'Top Gear': Why Chris Evans' Apology Will Be the First of Many

We don't know yet whetherthe reboot will be able to continue the magic formula that made its previous incarnation such a success, however, we have to hand it to them... they've scooped up the baton for creating controversy, and run with it before the show has even hit the airwaves.
Richard Shotwell/Invision/AP

We don't know yet whetherTop Gear the reboot will be able to continue the magic formula that made its previous incarnation such a success, however, we have to hand it to them... they've scooped up the baton for creating controversy, and run with it before the show has even hit the airwaves.

One seemingly innocent Sunday's filming, a few dusty donuts, a couple of handbrake turns and they're being berated for everything from upsetting veterans, to distracting our chancellor while he's trying to get the sums right for the Budget.
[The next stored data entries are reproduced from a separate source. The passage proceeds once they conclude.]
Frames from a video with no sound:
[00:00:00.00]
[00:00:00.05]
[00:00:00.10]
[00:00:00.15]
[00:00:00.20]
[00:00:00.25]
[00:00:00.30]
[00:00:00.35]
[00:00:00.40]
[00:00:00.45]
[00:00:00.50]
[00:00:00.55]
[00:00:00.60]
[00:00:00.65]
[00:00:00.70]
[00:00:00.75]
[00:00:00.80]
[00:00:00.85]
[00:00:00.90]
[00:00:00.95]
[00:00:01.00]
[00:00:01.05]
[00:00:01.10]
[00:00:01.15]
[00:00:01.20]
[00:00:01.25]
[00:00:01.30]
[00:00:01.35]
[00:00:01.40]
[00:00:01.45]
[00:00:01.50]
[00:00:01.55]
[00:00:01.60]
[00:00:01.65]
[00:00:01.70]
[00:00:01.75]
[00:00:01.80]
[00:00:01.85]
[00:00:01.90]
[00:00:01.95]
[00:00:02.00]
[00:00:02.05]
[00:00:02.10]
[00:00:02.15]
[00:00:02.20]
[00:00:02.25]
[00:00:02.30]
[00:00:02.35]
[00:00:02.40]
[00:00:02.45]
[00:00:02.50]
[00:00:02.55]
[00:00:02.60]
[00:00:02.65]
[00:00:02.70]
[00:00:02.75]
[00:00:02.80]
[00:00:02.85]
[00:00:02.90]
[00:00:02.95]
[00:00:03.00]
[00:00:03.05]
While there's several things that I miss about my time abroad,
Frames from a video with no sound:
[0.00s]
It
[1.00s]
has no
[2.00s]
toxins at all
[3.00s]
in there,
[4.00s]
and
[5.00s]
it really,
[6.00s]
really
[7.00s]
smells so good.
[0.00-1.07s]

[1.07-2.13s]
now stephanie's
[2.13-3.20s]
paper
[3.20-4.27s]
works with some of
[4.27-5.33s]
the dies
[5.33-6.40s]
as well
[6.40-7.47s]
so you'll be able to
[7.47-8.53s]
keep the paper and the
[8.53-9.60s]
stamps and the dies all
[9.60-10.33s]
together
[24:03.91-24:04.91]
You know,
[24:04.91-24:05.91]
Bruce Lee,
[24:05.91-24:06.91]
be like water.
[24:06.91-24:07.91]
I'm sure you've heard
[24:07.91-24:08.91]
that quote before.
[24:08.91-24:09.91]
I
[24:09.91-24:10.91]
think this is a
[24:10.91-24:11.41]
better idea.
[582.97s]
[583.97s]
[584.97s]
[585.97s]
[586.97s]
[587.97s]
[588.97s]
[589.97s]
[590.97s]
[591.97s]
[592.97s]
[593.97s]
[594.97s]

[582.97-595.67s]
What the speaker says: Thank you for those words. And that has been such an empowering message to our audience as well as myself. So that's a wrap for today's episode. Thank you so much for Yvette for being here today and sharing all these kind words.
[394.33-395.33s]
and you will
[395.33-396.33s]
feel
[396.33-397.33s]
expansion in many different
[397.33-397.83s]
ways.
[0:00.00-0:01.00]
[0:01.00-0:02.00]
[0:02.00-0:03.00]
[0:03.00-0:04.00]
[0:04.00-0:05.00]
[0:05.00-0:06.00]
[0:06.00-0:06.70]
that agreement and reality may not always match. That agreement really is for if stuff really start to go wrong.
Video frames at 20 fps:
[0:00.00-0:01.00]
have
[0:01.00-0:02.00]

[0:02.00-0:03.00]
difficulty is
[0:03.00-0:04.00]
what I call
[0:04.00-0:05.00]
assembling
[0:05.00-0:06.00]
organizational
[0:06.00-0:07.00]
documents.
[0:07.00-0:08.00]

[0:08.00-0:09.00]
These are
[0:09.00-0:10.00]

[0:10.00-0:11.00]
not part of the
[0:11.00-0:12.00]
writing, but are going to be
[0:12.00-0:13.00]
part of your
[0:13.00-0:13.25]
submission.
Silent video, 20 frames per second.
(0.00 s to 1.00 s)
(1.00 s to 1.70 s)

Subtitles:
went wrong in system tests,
You know it's serious when Chris Evans goes all grown-up, and that's happened twice today already, once on his breakfast show when he "apologised unreservedly" and later, when he made it clear that neither he nor any of his Top Gear bosses wanted to ever see this segment make it to air after the fracas it's caused.

Now, regular readers will know I'm not always the biggest fan of Top Gear, and I was outraged by their casual handling of their trip to Chernobyl. However, for once I think this is turning into a bit of a storm in a tea-cup.

To deal swiftly with George Osborne's down-with-the-kids tirade, doesn't he have another fairly impressive, presumably much quieter house to hang out in at weekends, courtesy of us taxpayers? And, being a resident of and daily worker in central London, he surely must be used to the sound of the odd bus going past. Of course, when he unleashes his spreadsheets on Wednesday and it turns out his finger slipped on the calculator, added a zero to tax benefits for castle owners instead of library workers, we may all have to think again and start looking for scapegoats, but in the meantime...

To the more serious point of the Top Gear team's attitude to war veterans with their antics, well, yes, it was lacking in respect, and at least one former soldier has spoken out to say so. But, it does raise the question, with this land as sacred as the colonel describes, a place of reverence, grief and contemplation, exactly what is it doing in the middle of one of the capital city's most hectic thoroughfares?

With its position, the Cenotaph remains the responsibility of Westminster Council, who surely must be among those scratching their heads today and wondering what happened when the request came in for "screaming cars, cameras, general weekend revelry to be captured on film". Perhaps a cross, not a tick in the box next time, people?

As for the Top Gear team themselves, do we really think they woke up on Sunday morning and thought, 'Now, folks, who can we offend today? How can we make ourselves look really bad? Who haven't we done? Oh, I know, veterans...'

Now, even Chris Evans on his most stunt-happy day knows better than that, and the respect in which veterans are increasingly, and rightly, held in this country.

I really don't think that happened. I think the biggest crime on this occasion was a whole load of collective thoughtlessness, against a background of increasing pressure and looming deadlines for a programme that must be seen to be as good, exciting and newsworthy in every way as its predecessor.

And thereby lies the rub. For Top Gear, uniquely for such a benign-sounding motoring show, has a history of which we are all too aware, with a list of controversies as long as your arm, including casual racism, accusations of homophobia and cultural mockery. And that was before somebody forgot to cook a steak.

And, for all that, it's also uniquely popular. Repeats of the previous show continue to rake in more foreign money for the BBC's commercial arm than any other programme.

So, the bar has been set as both very low, in terms of behaviour, and high, in terms of viewer appeal, devotion and the bottom line - sales.

The new team must somehow negotiate this same tightrope of being equally newsworthy, equally appointment-to-view telly for more than just rev-heads, but somehow without the loose cannon element of Clarkson that both made the previous show and then brought it to an abrupt end. It's a tall order, and I think we'll be watching them suffer a few more tripwires before they get it right.